I have an odd relationship now with this village that is not really a village. I can both sense the potential of a shadow future for me there extending outwards, while well aware of the phantoms of the past, even if they are along the lines of Casper the Friendly Ghost. So it felt, as I slid into the booth at the Café Tabac, having been welcomed by the owner with his steely memory and smile; for once, I had been a fairly regular customer.
It was the first time eating there on my own, and as it was cold with the Mistral insistent, I splurged on the gigot d’agneau served with a separate terrine of potatoes dauphinoise. A small pitcher of red. All for warmth. I was served two slivers cut off from the copious cheese board while waiting for my dishes to arrive, a little nod of recognition that did not go unnoticed by the couple in direct proximity to my left.
We started talking. It is one of the things that I am most proud of these days, in this new life, that now, apparently, I can converse easily with anyone (or perhaps it is not so new but a remembering for my Mom says that when I was little I found new buddies wherever I went.) They unveiled their story. Friends (but with a palpable tension hinting otherwise), they were close as their respective others had left them for the respective other…of the other, after many years of marriage. And so they had banded together, at first in their grief and now in something still to be defined. She, with died orange hair and a leopard print coat and he, dignified in cashmere covering a sharp wit, made an odd couple. But a connection is a connection, not to be denied.
Mine is with nature.
Filled up on conversation, I headed out into the cold, only slightly wondering why I had chosen this day of all to walk. But the heart needs what it needs.

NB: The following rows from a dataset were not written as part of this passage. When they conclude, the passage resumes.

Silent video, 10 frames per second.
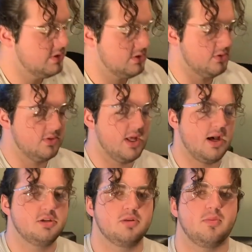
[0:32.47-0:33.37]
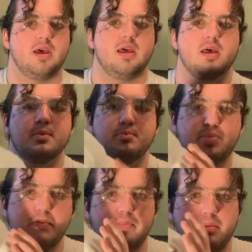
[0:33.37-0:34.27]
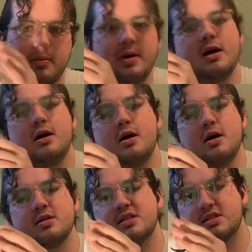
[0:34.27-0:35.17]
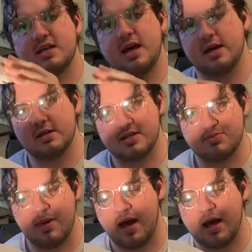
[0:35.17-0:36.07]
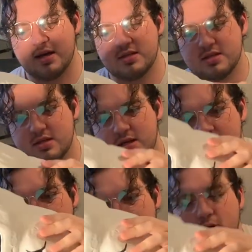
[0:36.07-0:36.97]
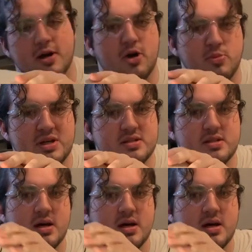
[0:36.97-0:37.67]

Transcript: was told that I should make the Sans mask or helmet.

Out to Vincent’s garden I went, to the asylum that fills me with peace each time that I visit. I left the sidewalk to cut through the olive groves that he had painted and over to the paths poking fingers extended into the forest of the Alpilles. I felt linked to him in my need to drink in the vibrancy present, for me of a burgeoning spring, for him of an interior autumn. For both of us, certain storms played out to greater and lesser degrees amidst the contrast of a landscape beauty filled.
I walked until I could only hear breathing – mine and that of the trees.
Standing still in a golden light, a gift always, I saw myself again, seated at the Café Tabac. And next to that Heather, I saw the Heather of only a few years before settled in next to my ex. She was listening. Not talking. She was pretty and interesting but silent as the conversation flowed around her. So different from the Heather of today, who had provoked as well as consoled, and yet with the same foundations. But everything has changed. I had written during that lunch in my journal, “I am redrawing the map of my heart.”
Behind Vincent’s garden, standing on land that I had walked many times, I saw a territory familiar, a fortification of the oldest stone, and yet one full of promise. As with my tortured painter friend, despite the challenges present, I am still able to see the possibilities of hope in its many-colored hue.
I walked back to town filled with knowing, one that I carry with me now, wherever I go.